→ **Exercise objective**:
From the line holding "Silent video, 20 frames per second." through the line holding "[2:13.82-2:14.02]" below, write out every line exactly; include both of those lines and drop the pictures.

→ **Stored data**:
= = = =

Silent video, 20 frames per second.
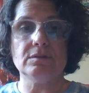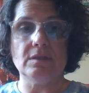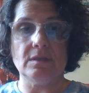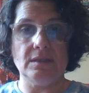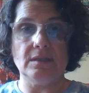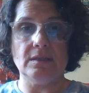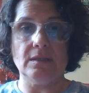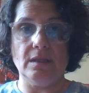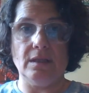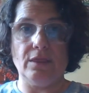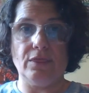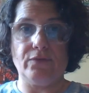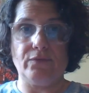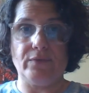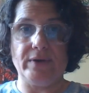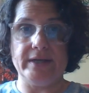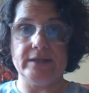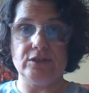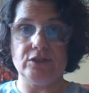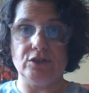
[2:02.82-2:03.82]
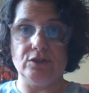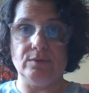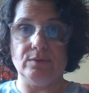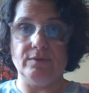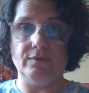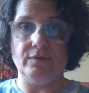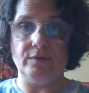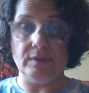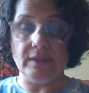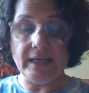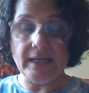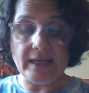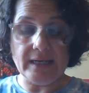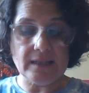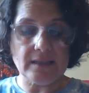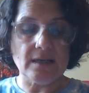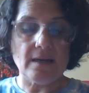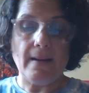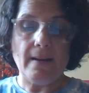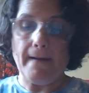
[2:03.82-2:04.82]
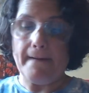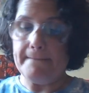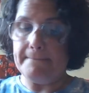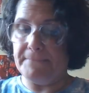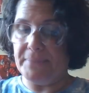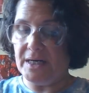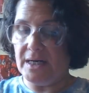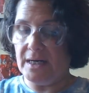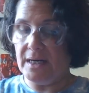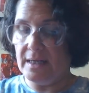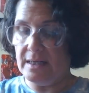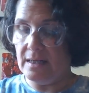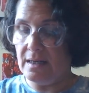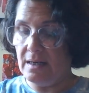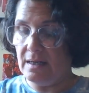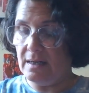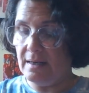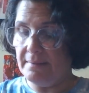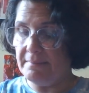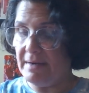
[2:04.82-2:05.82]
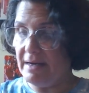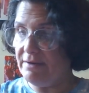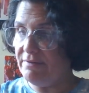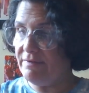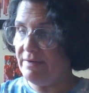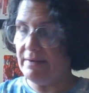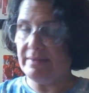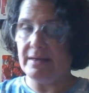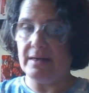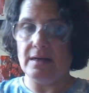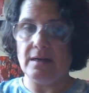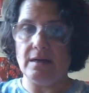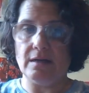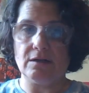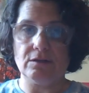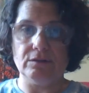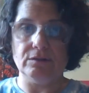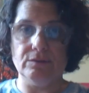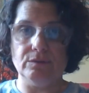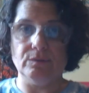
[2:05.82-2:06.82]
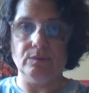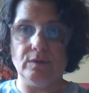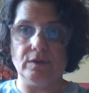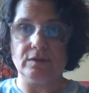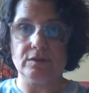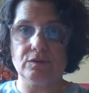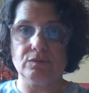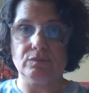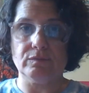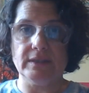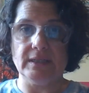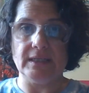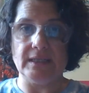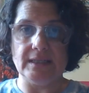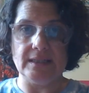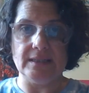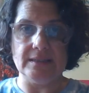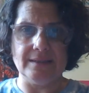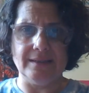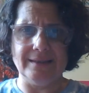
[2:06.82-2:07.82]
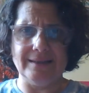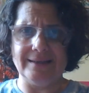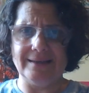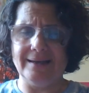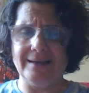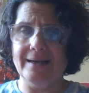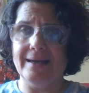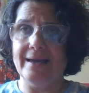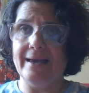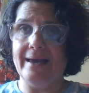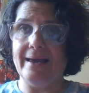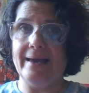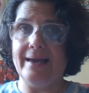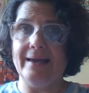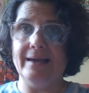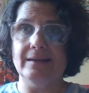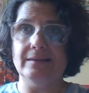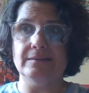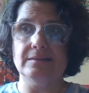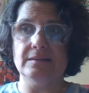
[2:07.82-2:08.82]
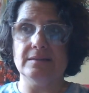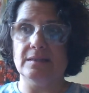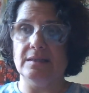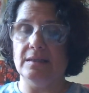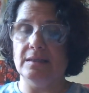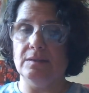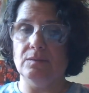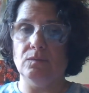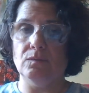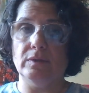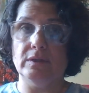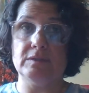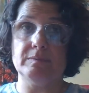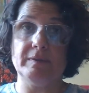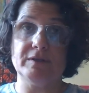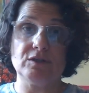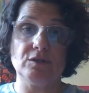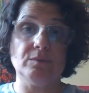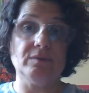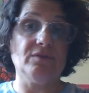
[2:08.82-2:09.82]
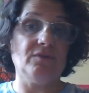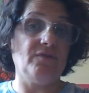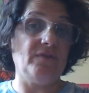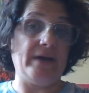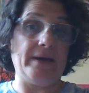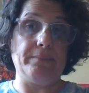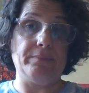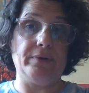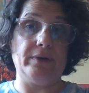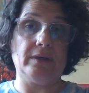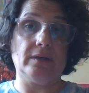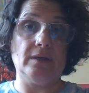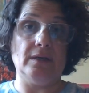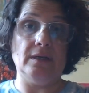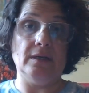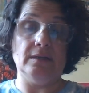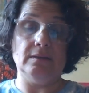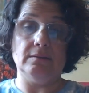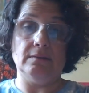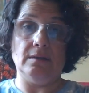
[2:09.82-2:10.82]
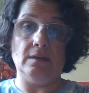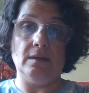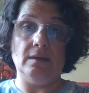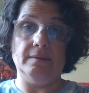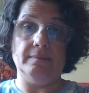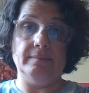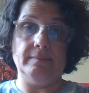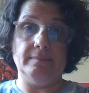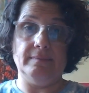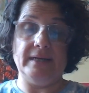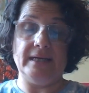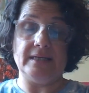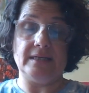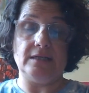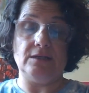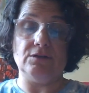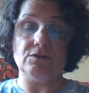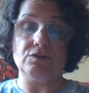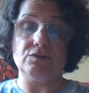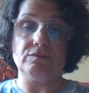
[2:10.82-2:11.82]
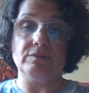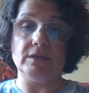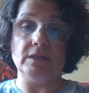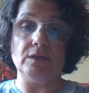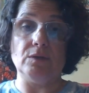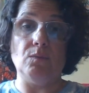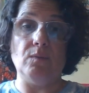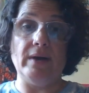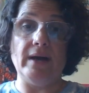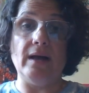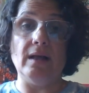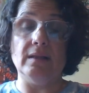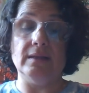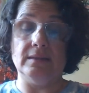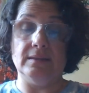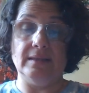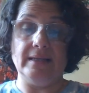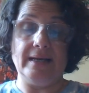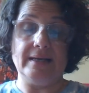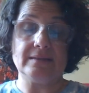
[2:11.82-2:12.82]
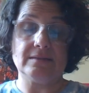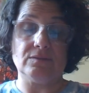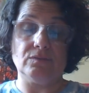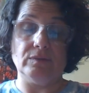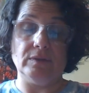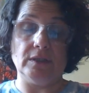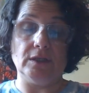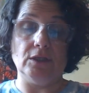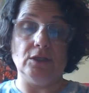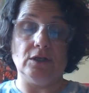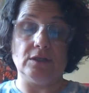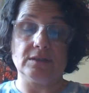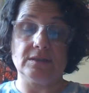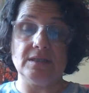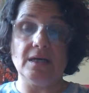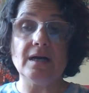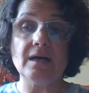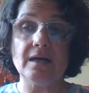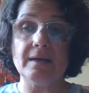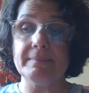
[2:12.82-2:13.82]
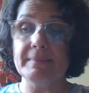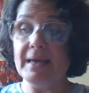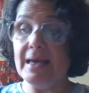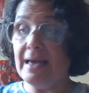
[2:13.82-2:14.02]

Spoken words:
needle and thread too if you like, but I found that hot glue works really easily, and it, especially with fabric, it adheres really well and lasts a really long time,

= = = =

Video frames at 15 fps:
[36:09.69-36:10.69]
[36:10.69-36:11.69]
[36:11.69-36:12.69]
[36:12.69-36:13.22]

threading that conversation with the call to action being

= = = =

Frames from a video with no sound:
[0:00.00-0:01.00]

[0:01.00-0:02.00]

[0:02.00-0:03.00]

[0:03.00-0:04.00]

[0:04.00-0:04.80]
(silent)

= = = =

→ **Output of the exercise**:
Silent video, 20 frames per second.
[2:02.82-2:03.82]
[2:03.82-2:04.82]
[2:04.82-2:05.82]
[2:05.82-2:06.82]
[2:06.82-2:07.82]
[2:07.82-2:08.82]
[2:08.82-2:09.82]
[2:09.82-2:10.82]
[2:10.82-2:11.82]
[2:11.82-2:12.82]
[2:12.82-2:13.82]
[2:13.82-2:14.02]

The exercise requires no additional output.